Chapter One: Shipment to Soufrière, St. Lucia.
GUELPH — September 18, 2012
by Joanne Shuttleworth
This is a textbook case of do-gooders doing good and at the end of it Richard Clewes and Sonya White would like to see a few cases of textbooks.
They’ve already shipped 10,000 pounds of used books and textbooks collected through bookdrives at local schools to a school in St. Lucia and they hope to send another shipment next year.
“We hope to make a connection between students here and students there,” said Clewes, who together with his wife White are co-founders and executive directors of the OneWorld Schoolhouse Foundation.
“We want to close the gap between the two worlds. We need to engage kids here and encourage kids in the Caribbean to develop a culture of reading.”
Many people might think of St. Lucia as a luxurious tourist destination, but like many Caribbean countries, the world seen by tourists and the world lived by inhabitants are night and day.
Clewes, who often travels to the Caribbean on business, had seen the devastation Hurricane Tomas had leveled at the island nation in 2010. The school in Soufriere was damaged by floods and all the school’s supplies were ruined. White is an educator with the Upper Grand District School Board and together the couple hatched their plan to collect outdated textbooks here and ship them there.

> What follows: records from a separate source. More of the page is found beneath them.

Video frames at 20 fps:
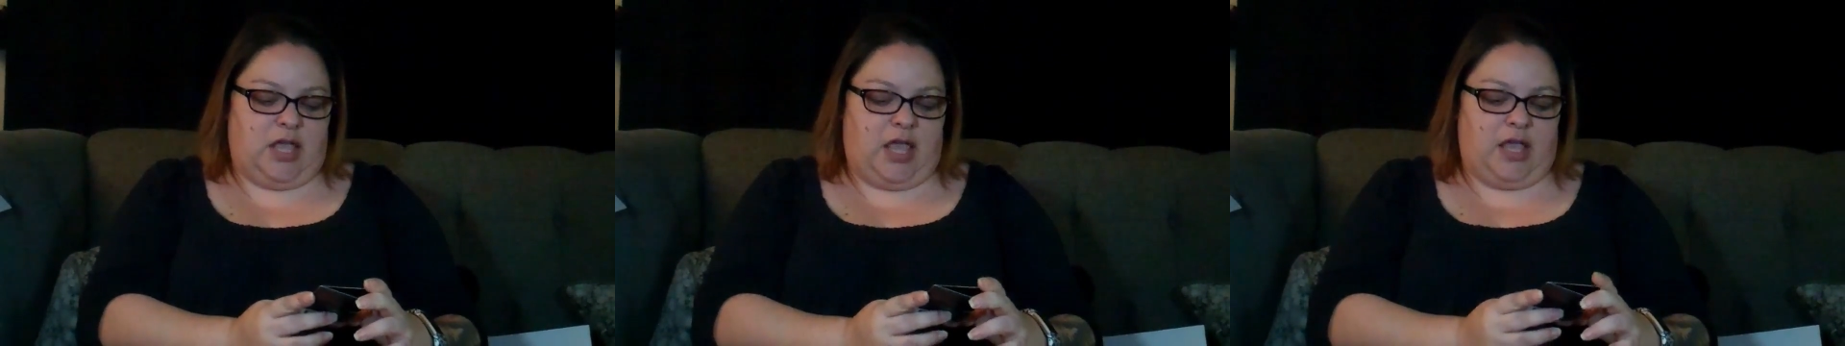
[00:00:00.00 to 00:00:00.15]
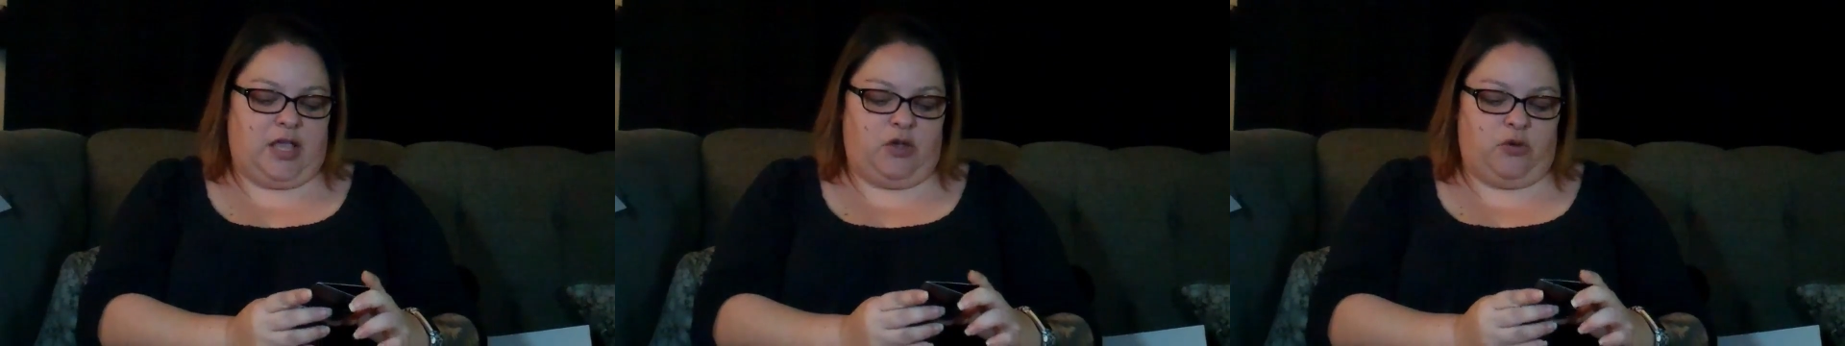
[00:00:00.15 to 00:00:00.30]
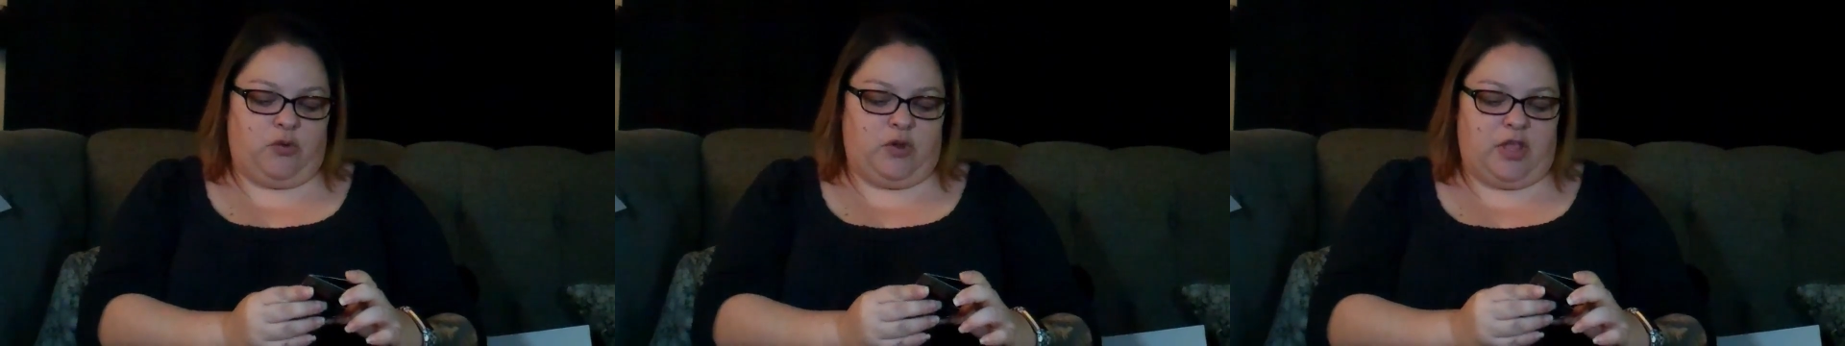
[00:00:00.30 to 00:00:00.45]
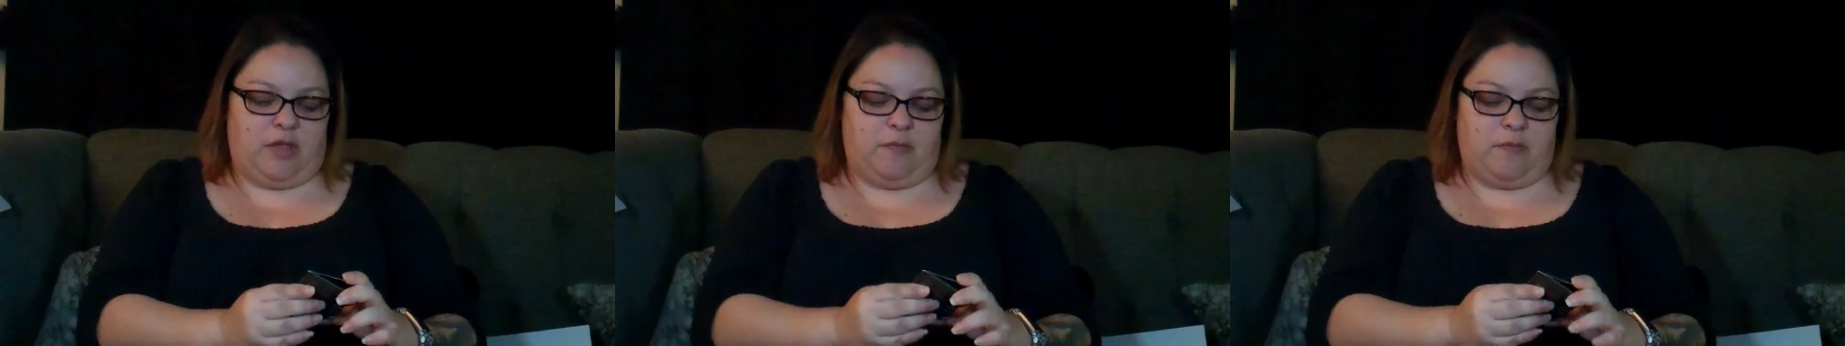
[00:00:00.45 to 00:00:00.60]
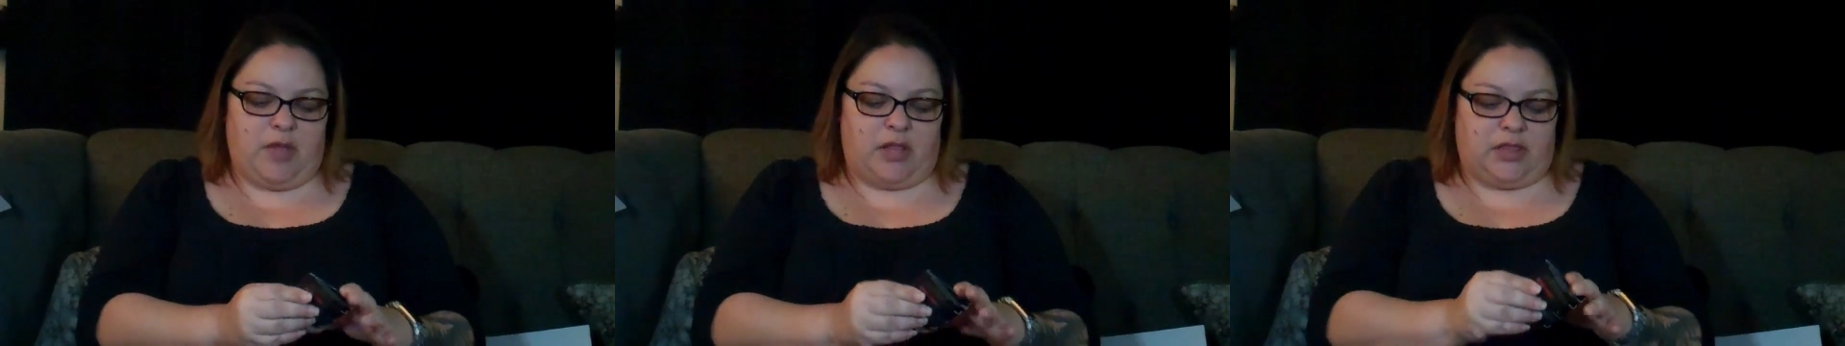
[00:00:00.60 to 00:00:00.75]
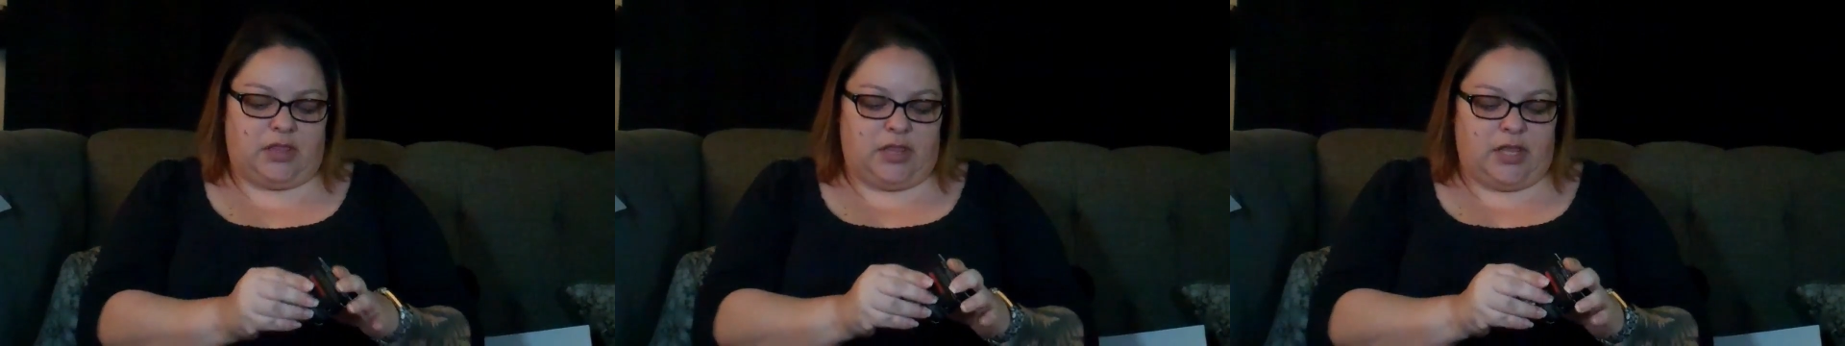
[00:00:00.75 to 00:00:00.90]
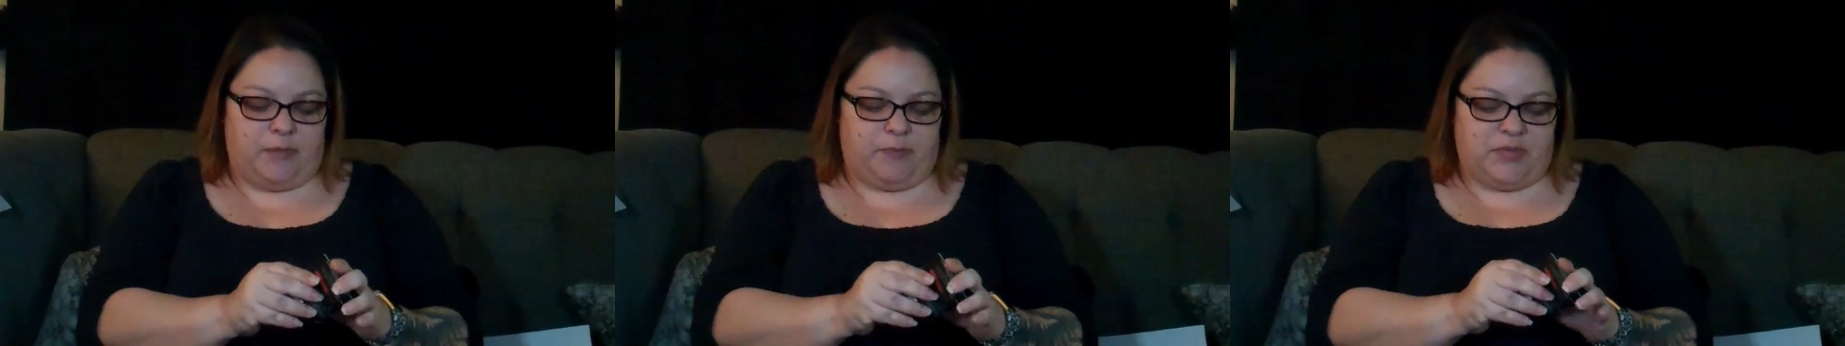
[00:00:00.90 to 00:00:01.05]
a cream
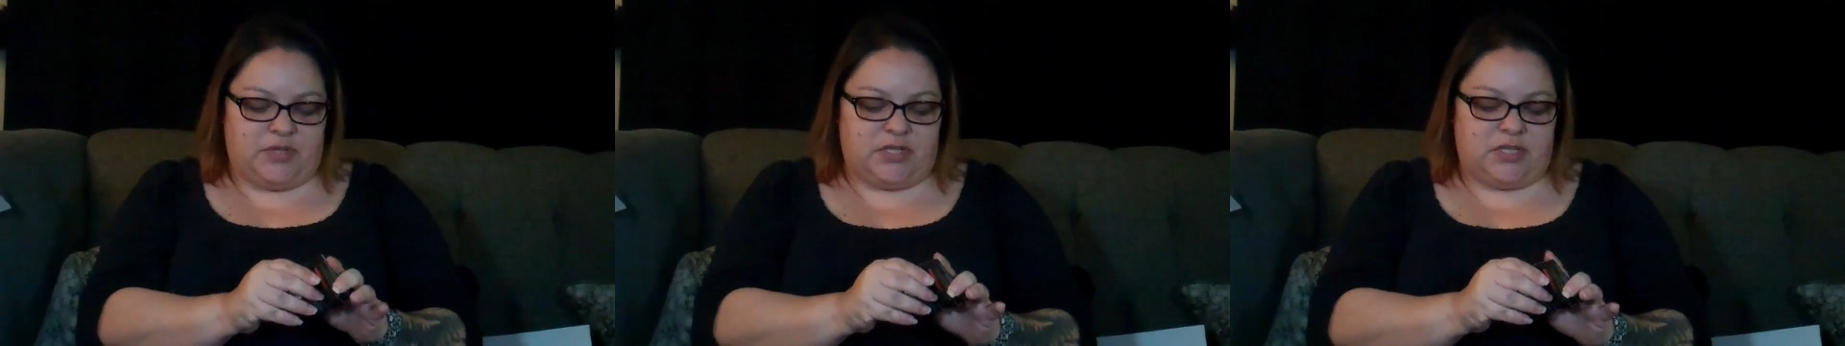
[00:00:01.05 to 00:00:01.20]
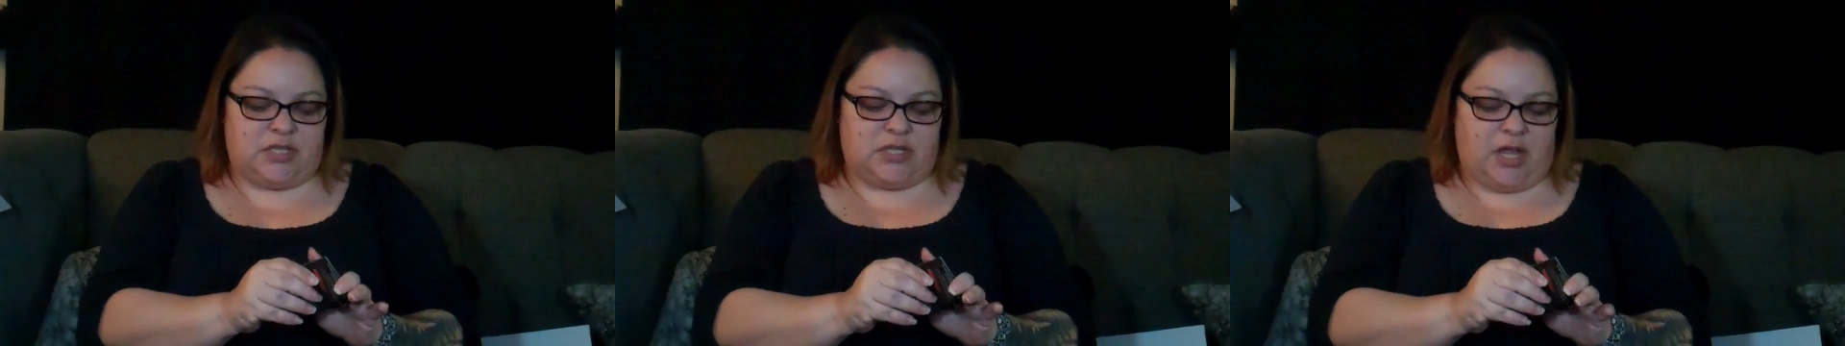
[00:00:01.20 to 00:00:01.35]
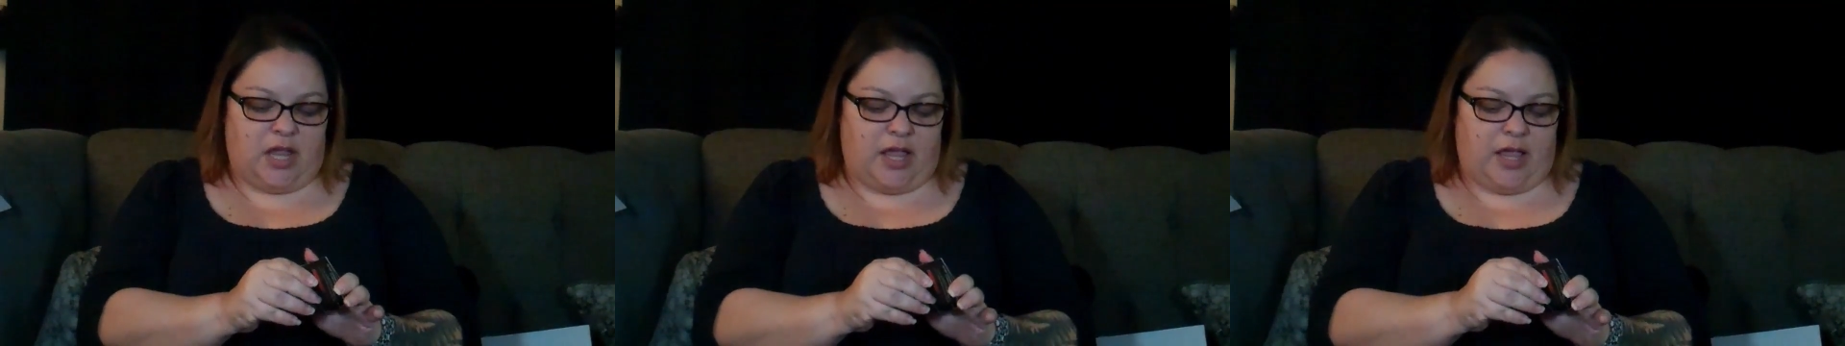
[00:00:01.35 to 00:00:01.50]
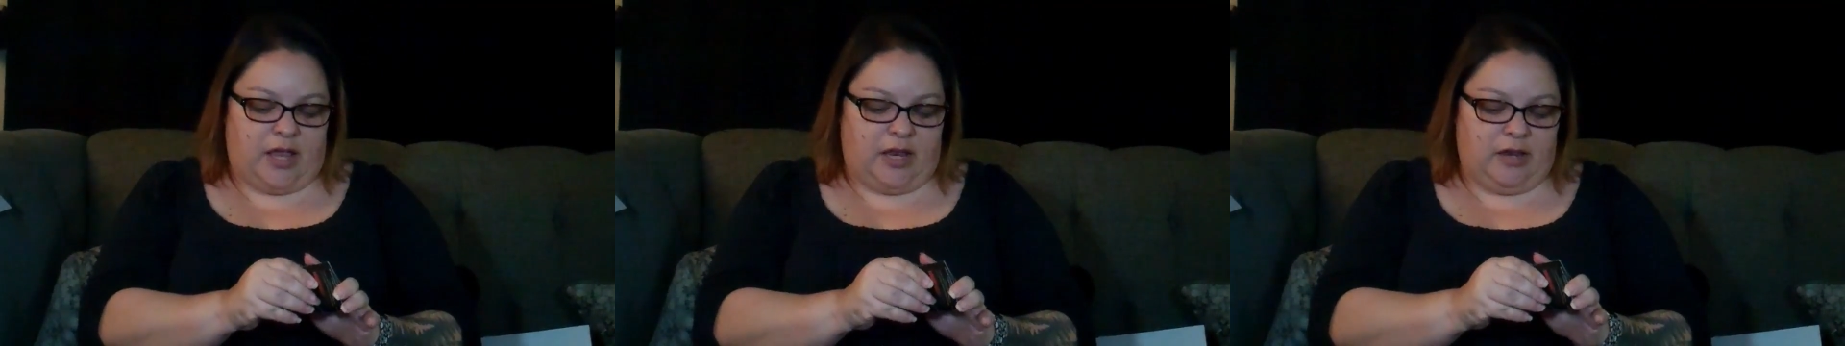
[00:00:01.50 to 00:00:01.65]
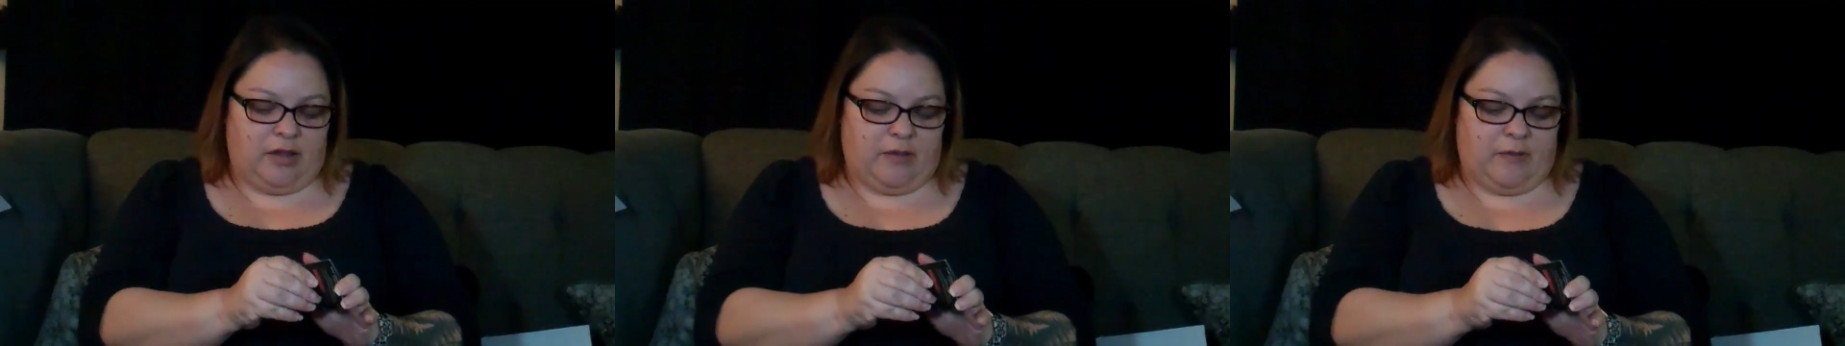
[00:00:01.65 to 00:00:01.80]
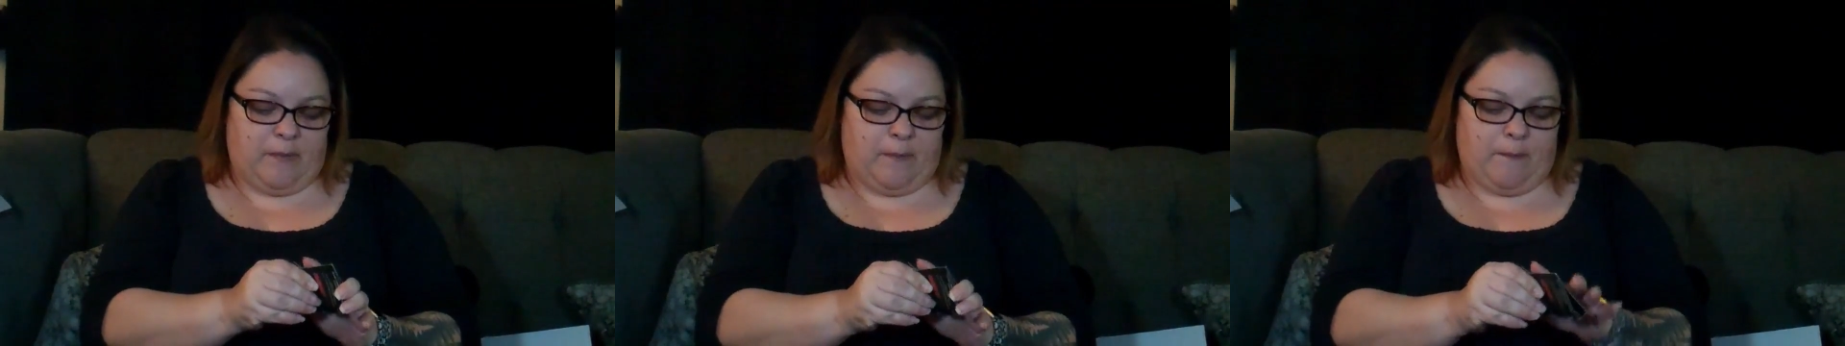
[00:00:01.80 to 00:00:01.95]
lip stain.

“There are so many books in schools that are underutilized or are replaced with electronic texts,” White said. “The books are often sent off to be recycled. As a teacher I have access to people who can make this work, and so with permission, I asked teachers to harvest resources from their classrooms and storage rooms and the thing just exploded.” White, Clewes, and their nine-year-old daughter Marlaina travelled to the school in St. Lucia last March and talked with the principal, who was eager to receive support from OneWorld.
“He told us the children in St. Lucia have no dreams because there’s no opportunity there for them. As a mother and a teacher, I can’t bear to think of children not having dreams. It’s just wrong,” White said. “It was a compelling enough reason to do something.” They’ve developed kits for teachers who want to run their own two-week book drives that include shipping boxes, packing and collection guidelines, and labels.
“We wanted to make it turnkey,” White said. “I appreciate how busy the school day is.” Centennial CVI and College Heights Secondary School held book drives last spring and with contributions from schools in Peel, Simcoe and Niagara school boards, 10,000 pounds of books made their way to St. Lucia by ship in August.
White said she’s in awe of the support they received locally, and Clewes in awe of the appreciation the foundation received from St. Lucia when the shipment arrived. “You see the kids and then the penny drops,” Clewes said. “People without access to education aren’t able to get a career. And people without access to books just don’t have a chance.”